Supplied data:
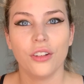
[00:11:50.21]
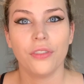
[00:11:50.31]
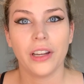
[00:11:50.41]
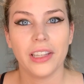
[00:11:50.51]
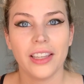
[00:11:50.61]
of
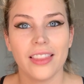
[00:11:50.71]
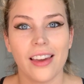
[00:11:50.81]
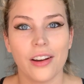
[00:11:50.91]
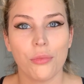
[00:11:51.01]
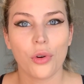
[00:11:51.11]
funny
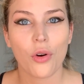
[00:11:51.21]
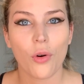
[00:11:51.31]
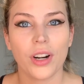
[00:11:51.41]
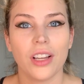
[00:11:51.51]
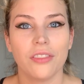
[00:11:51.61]
that I'm
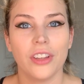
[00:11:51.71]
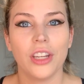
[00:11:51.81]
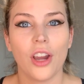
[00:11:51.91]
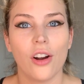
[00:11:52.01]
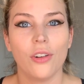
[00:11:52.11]
recording a
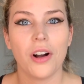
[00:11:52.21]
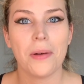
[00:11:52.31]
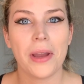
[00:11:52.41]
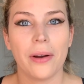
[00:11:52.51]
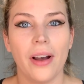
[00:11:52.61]
video
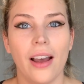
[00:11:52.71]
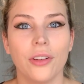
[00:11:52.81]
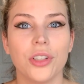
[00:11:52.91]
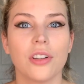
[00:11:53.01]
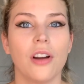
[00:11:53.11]
about how
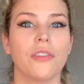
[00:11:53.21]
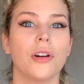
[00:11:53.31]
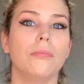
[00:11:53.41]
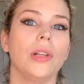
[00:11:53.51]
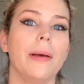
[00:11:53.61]
to cover
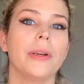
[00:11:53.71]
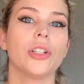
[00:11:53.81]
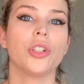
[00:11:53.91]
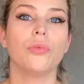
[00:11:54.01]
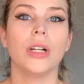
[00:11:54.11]
a
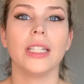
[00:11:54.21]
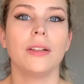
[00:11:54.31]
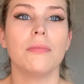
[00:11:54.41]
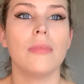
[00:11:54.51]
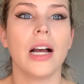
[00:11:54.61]
blemish when
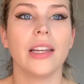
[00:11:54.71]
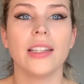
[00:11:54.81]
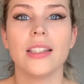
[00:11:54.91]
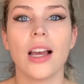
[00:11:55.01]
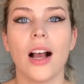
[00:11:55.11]
my
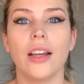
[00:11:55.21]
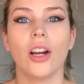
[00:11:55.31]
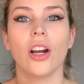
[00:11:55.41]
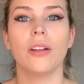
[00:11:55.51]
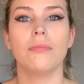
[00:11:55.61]

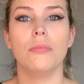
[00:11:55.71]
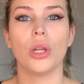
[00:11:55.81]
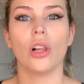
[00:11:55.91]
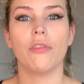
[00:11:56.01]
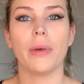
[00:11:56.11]
entire
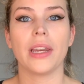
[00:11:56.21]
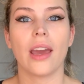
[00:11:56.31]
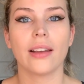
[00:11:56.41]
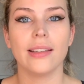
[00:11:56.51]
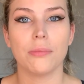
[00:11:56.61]
middle of my
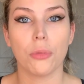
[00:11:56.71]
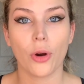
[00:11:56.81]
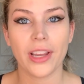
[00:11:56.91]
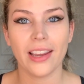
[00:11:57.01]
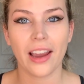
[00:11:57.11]
neck is
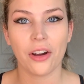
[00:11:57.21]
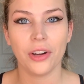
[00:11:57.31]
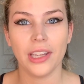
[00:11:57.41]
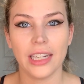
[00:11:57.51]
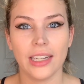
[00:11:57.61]
breaking out
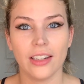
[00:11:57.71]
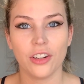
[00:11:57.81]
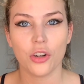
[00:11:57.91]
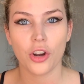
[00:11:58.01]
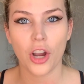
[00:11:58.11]
in
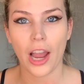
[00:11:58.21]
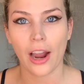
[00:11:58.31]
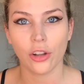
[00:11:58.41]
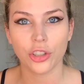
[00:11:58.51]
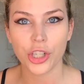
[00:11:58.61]

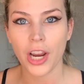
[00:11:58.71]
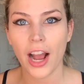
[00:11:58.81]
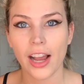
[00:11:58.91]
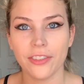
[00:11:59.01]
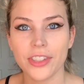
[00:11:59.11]
allergy
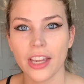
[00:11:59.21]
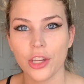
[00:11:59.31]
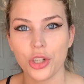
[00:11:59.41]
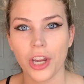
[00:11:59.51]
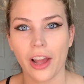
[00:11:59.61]
hives,
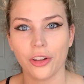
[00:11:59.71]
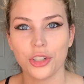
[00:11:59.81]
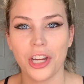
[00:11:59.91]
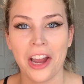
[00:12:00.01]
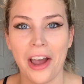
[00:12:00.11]
itchy
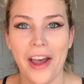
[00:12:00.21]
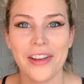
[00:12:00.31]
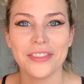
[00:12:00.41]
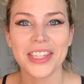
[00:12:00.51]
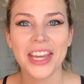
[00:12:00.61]
allergy
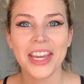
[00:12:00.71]
hives.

Exercise requirements: Could you set down every entry above exactly as it stands, with no images?

Task response:
[00:11:50.21]
[00:11:50.31]
[00:11:50.41]
[00:11:50.51]
[00:11:50.61]
of
[00:11:50.71]
[00:11:50.81]
[00:11:50.91]
[00:11:51.01]
[00:11:51.11]
funny
[00:11:51.21]
[00:11:51.31]
[00:11:51.41]
[00:11:51.51]
[00:11:51.61]
that I'm
[00:11:51.71]
[00:11:51.81]
[00:11:51.91]
[00:11:52.01]
[00:11:52.11]
recording a
[00:11:52.21]
[00:11:52.31]
[00:11:52.41]
[00:11:52.51]
[00:11:52.61]
video
[00:11:52.71]
[00:11:52.81]
[00:11:52.91]
[00:11:53.01]
[00:11:53.11]
about how
[00:11:53.21]
[00:11:53.31]
[00:11:53.41]
[00:11:53.51]
[00:11:53.61]
to cover
[00:11:53.71]
[00:11:53.81]
[00:11:53.91]
[00:11:54.01]
[00:11:54.11]
a
[00:11:54.21]
[00:11:54.31]
[00:11:54.41]
[00:11:54.51]
[00:11:54.61]
blemish when
[00:11:54.71]
[00:11:54.81]
[00:11:54.91]
[00:11:55.01]
[00:11:55.11]
my
[00:11:55.21]
[00:11:55.31]
[00:11:55.41]
[00:11:55.51]
[00:11:55.61]

[00:11:55.71]
[00:11:55.81]
[00:11:55.91]
[00:11:56.01]
[00:11:56.11]
entire
[00:11:56.21]
[00:11:56.31]
[00:11:56.41]
[00:11:56.51]
[00:11:56.61]
middle of my
[00:11:56.71]
[00:11:56.81]
[00:11:56.91]
[00:11:57.01]
[00:11:57.11]
neck is
[00:11:57.21]
[00:11:57.31]
[00:11:57.41]
[00:11:57.51]
[00:11:57.61]
breaking out
[00:11:57.71]
[00:11:57.81]
[00:11:57.91]
[00:11:58.01]
[00:11:58.11]
in
[00:11:58.21]
[00:11:58.31]
[00:11:58.41]
[00:11:58.51]
[00:11:58.61]

[00:11:58.71]
[00:11:58.81]
[00:11:58.91]
[00:11:59.01]
[00:11:59.11]
allergy
[00:11:59.21]
[00:11:59.31]
[00:11:59.41]
[00:11:59.51]
[00:11:59.61]
hives,
[00:11:59.71]
[00:11:59.81]
[00:11:59.91]
[00:12:00.01]
[00:12:00.11]
itchy
[00:12:00.21]
[00:12:00.31]
[00:12:00.41]
[00:12:00.51]
[00:12:00.61]
allergy
[00:12:00.71]
hives.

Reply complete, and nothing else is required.